• [Task directions]:
Output each line of the data below exactly, omitting any image.

• [Supplied material]:
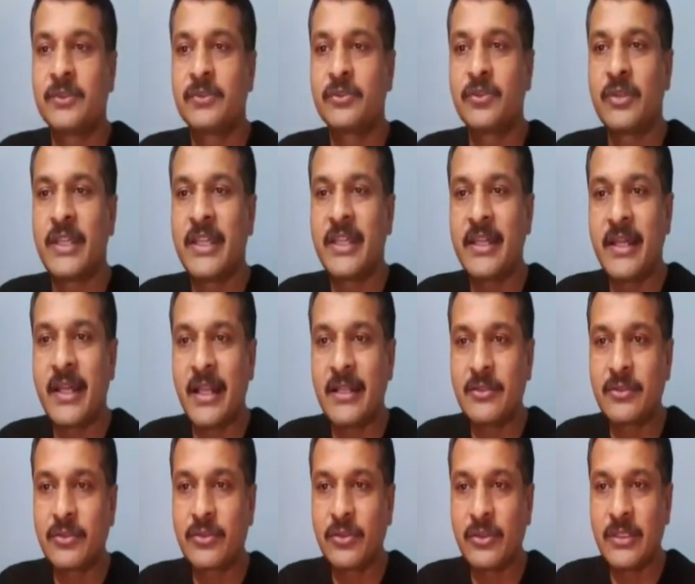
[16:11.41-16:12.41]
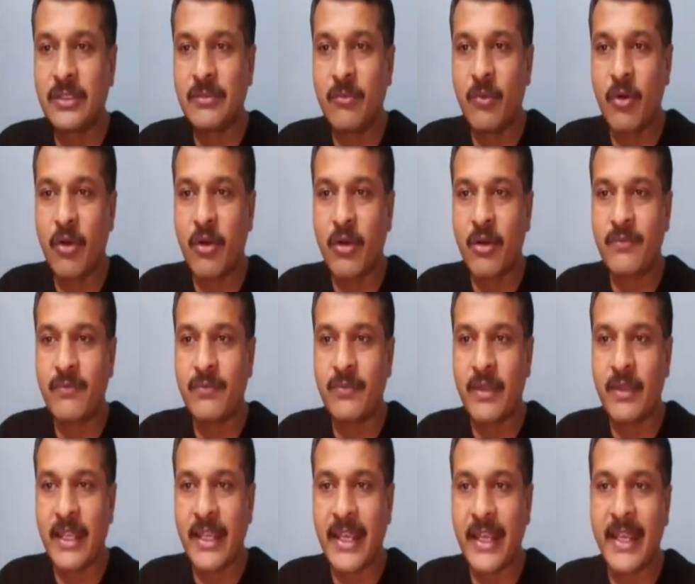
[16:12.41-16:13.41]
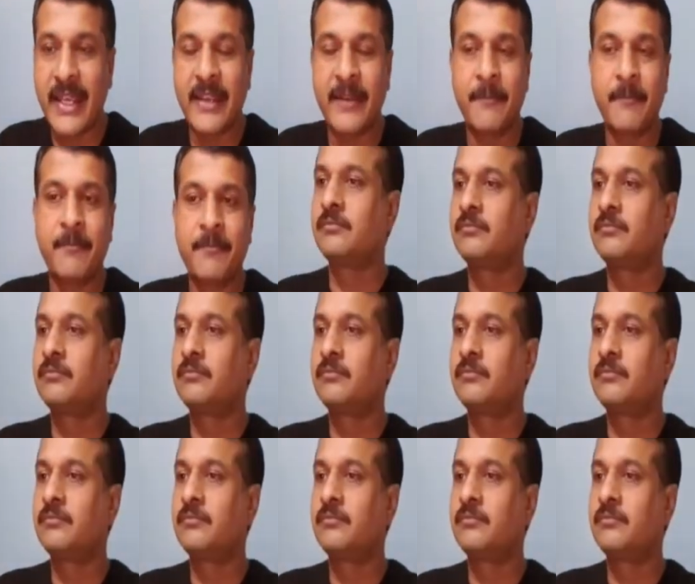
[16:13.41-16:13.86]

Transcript: So here also the mod of A.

• [Finished exercise]:
[16:11.41-16:12.41]
[16:12.41-16:13.41]
[16:13.41-16:13.86]

Transcript: So here also the mod of A.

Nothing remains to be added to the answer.